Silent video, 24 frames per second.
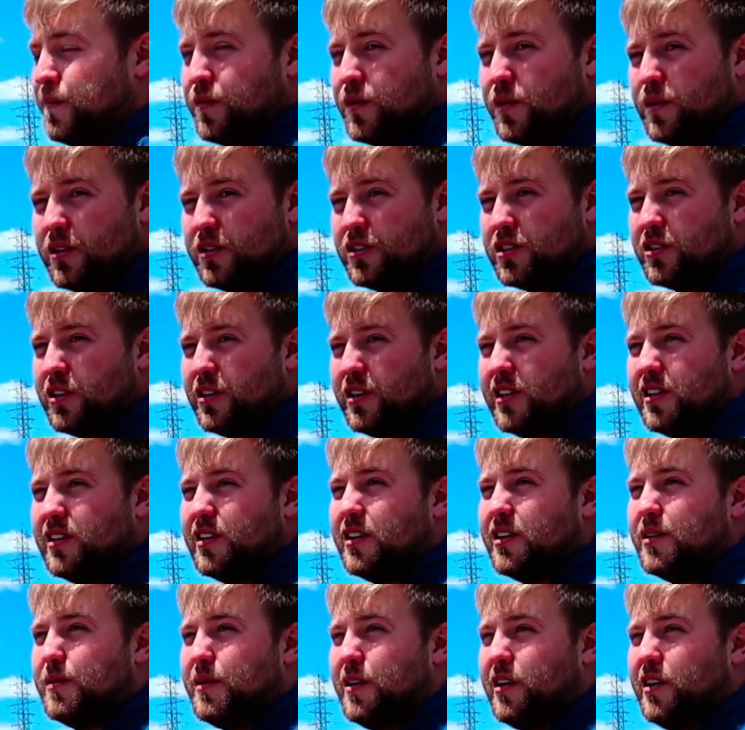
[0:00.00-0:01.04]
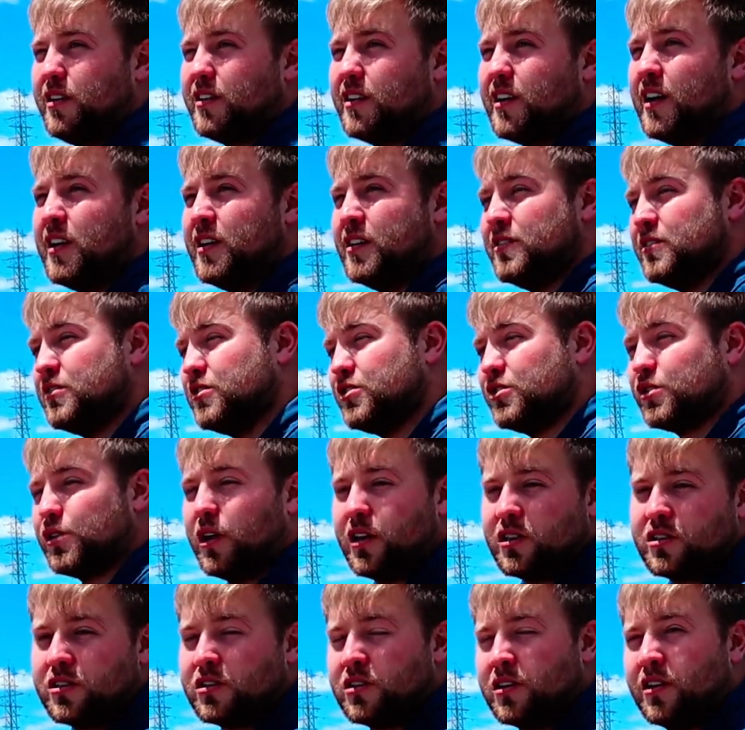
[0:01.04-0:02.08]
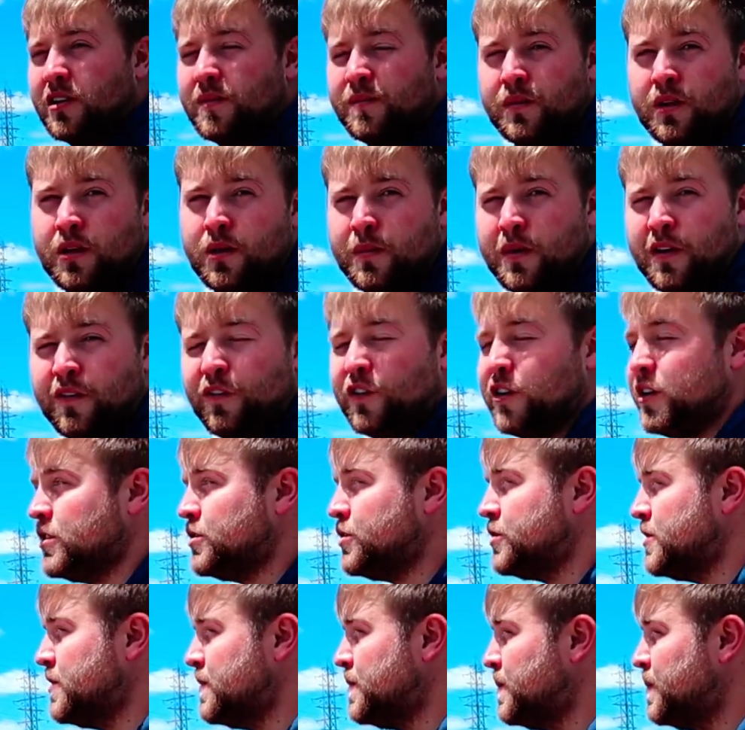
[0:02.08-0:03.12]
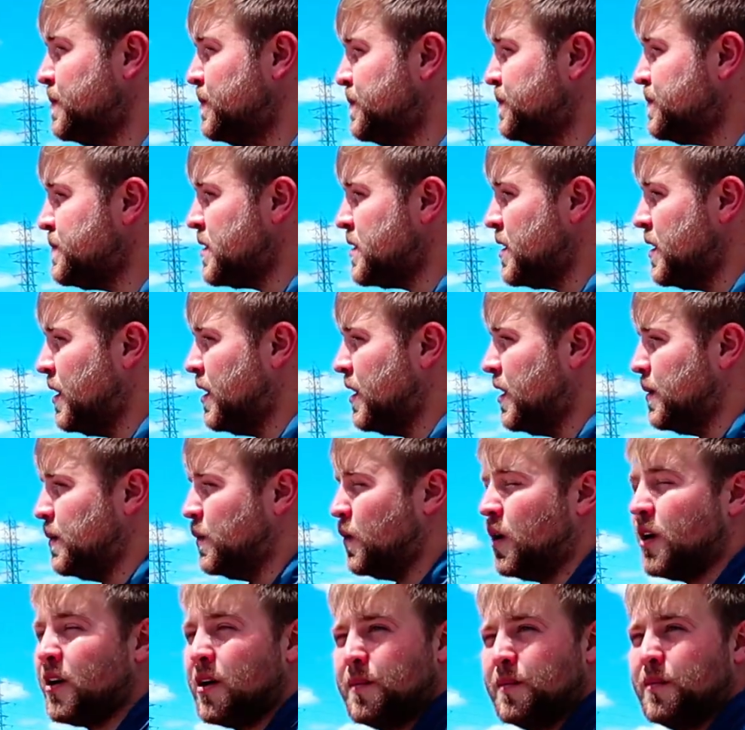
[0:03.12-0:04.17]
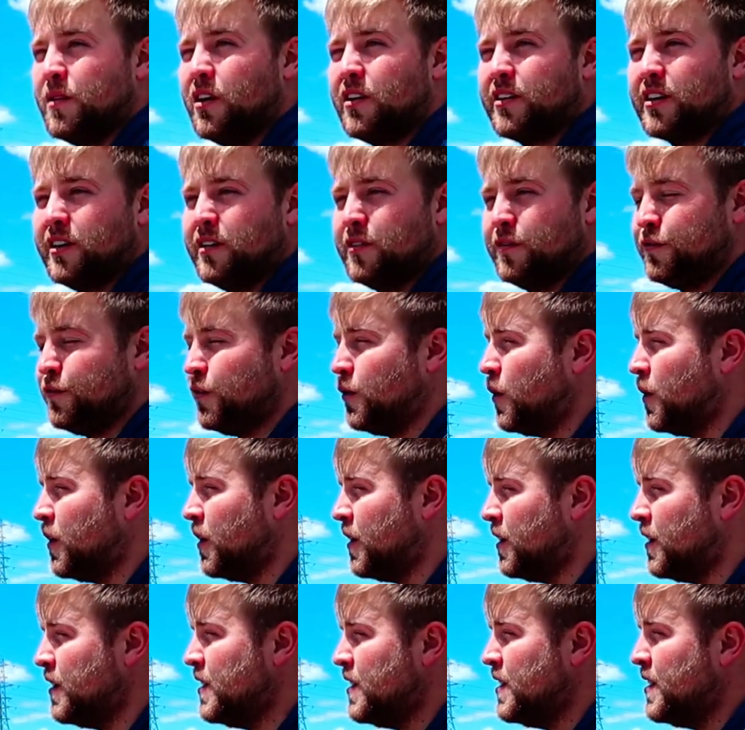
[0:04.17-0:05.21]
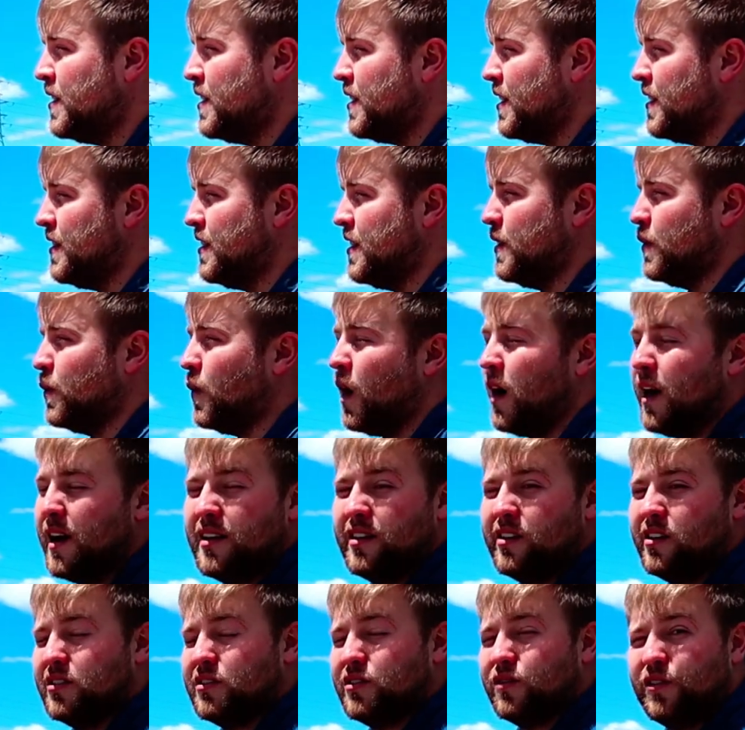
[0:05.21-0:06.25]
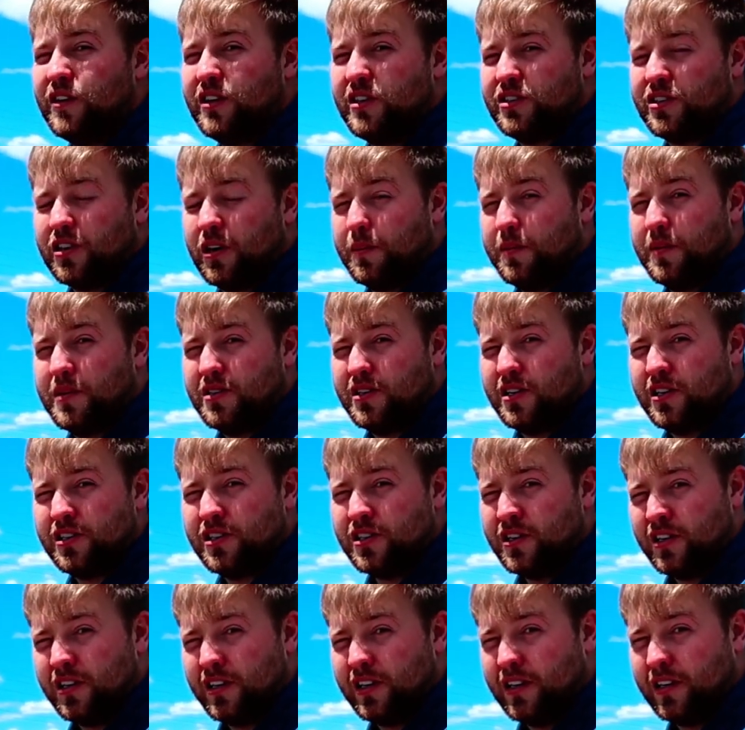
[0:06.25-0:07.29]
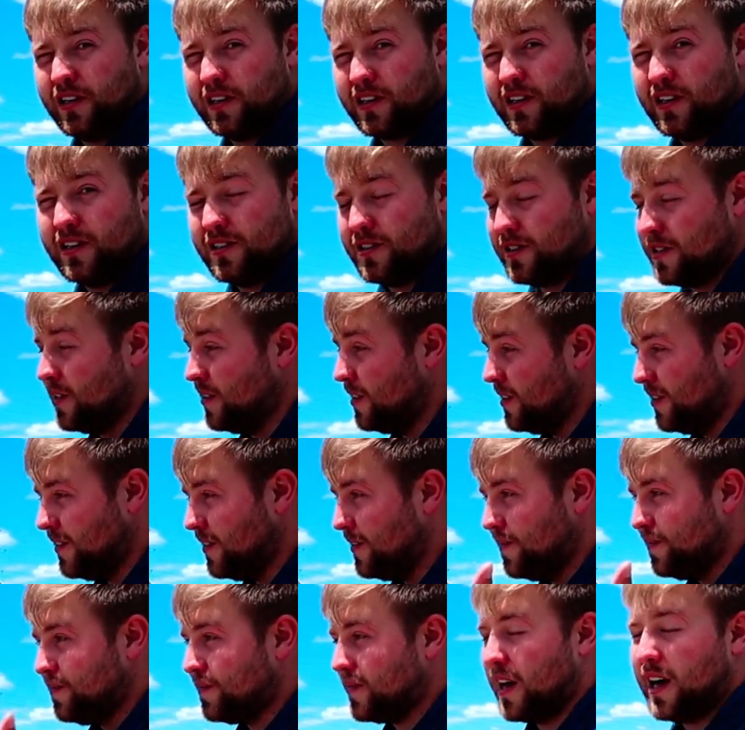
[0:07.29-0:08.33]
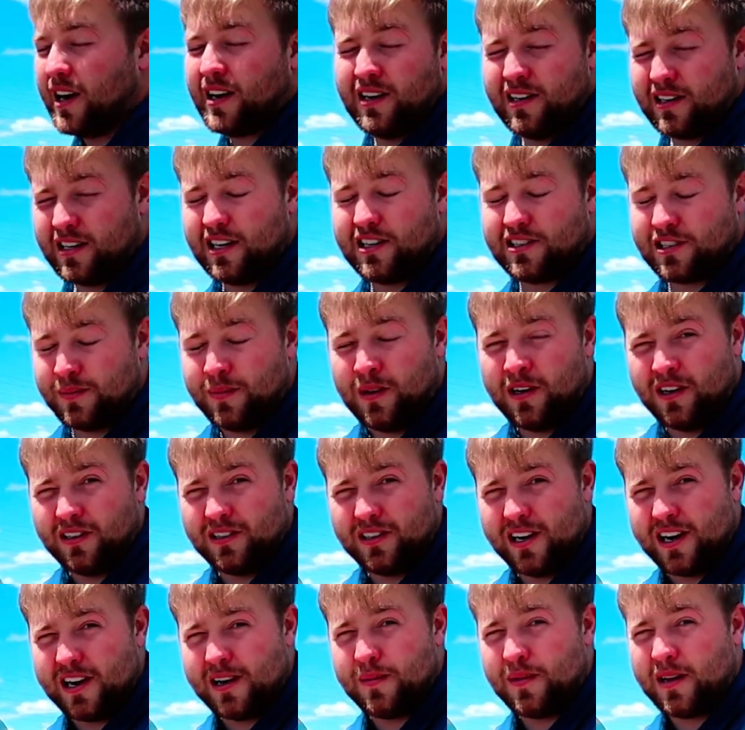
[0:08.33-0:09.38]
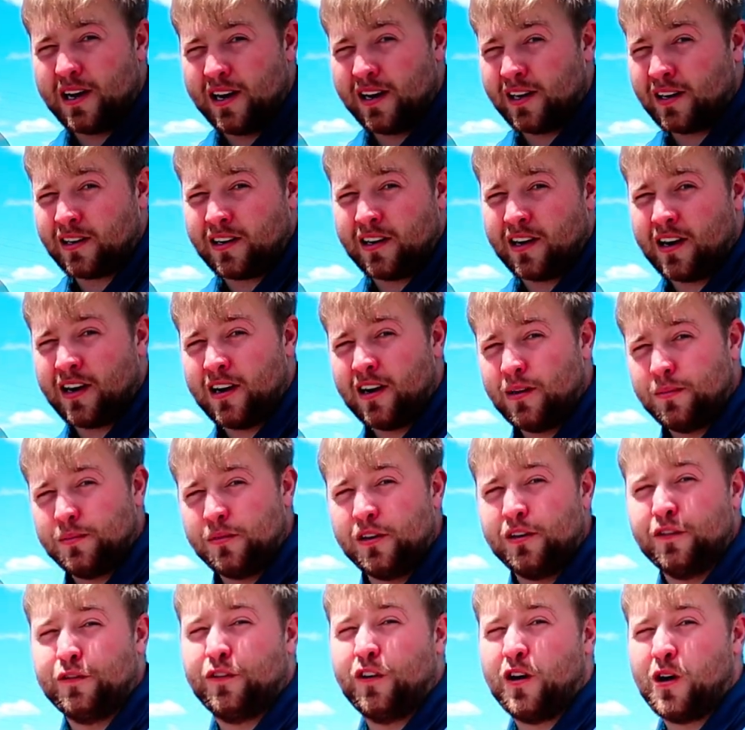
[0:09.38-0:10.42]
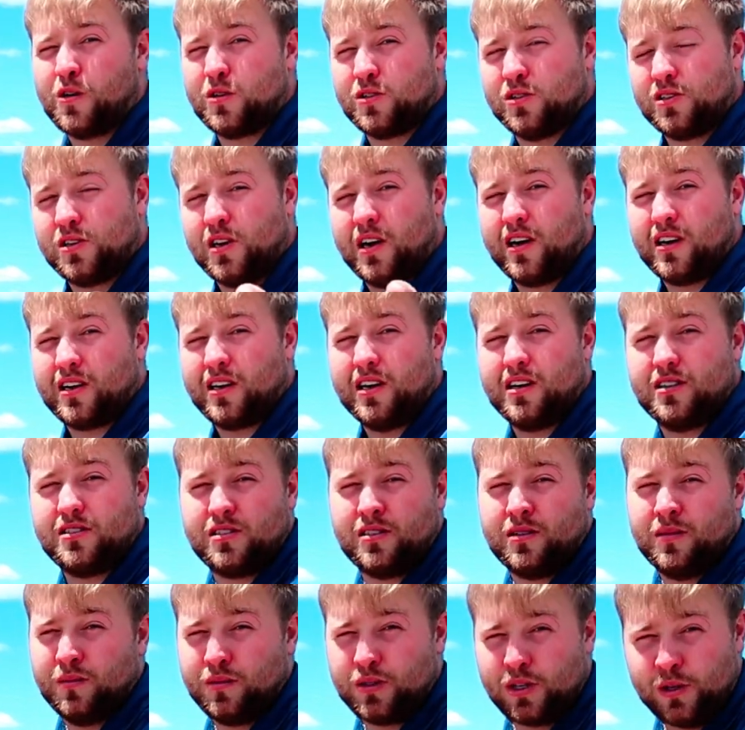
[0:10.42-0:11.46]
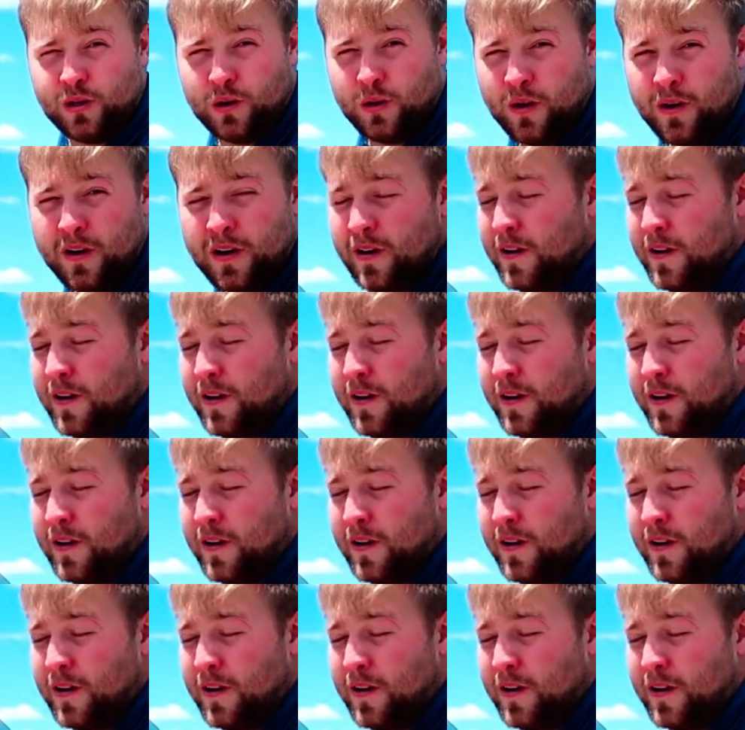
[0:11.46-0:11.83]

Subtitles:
We'll show you a little bit kind of structure I'm going to be fishing, what I'm looking for, and then why these fish are positioned here, because I could catch them all day, but that ain't going to help you folks try to catch some too.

> _What you need to do_
A verbatim copy of every entry above, with no pictures, is the expected output.

> _Answer for the task_
Silent video, 24 frames per second.
[0:00.00-0:01.04]
[0:01.04-0:02.08]
[0:02.08-0:03.12]
[0:03.12-0:04.17]
[0:04.17-0:05.21]
[0:05.21-0:06.25]
[0:06.25-0:07.29]
[0:07.29-0:08.33]
[0:08.33-0:09.38]
[0:09.38-0:10.42]
[0:10.42-0:11.46]
[0:11.46-0:11.83]

Subtitles:
We'll show you a little bit kind of structure I'm going to be fishing, what I'm looking for, and then why these fish are positioned here, because I could catch them all day, but that ain't going to help you folks try to catch some too.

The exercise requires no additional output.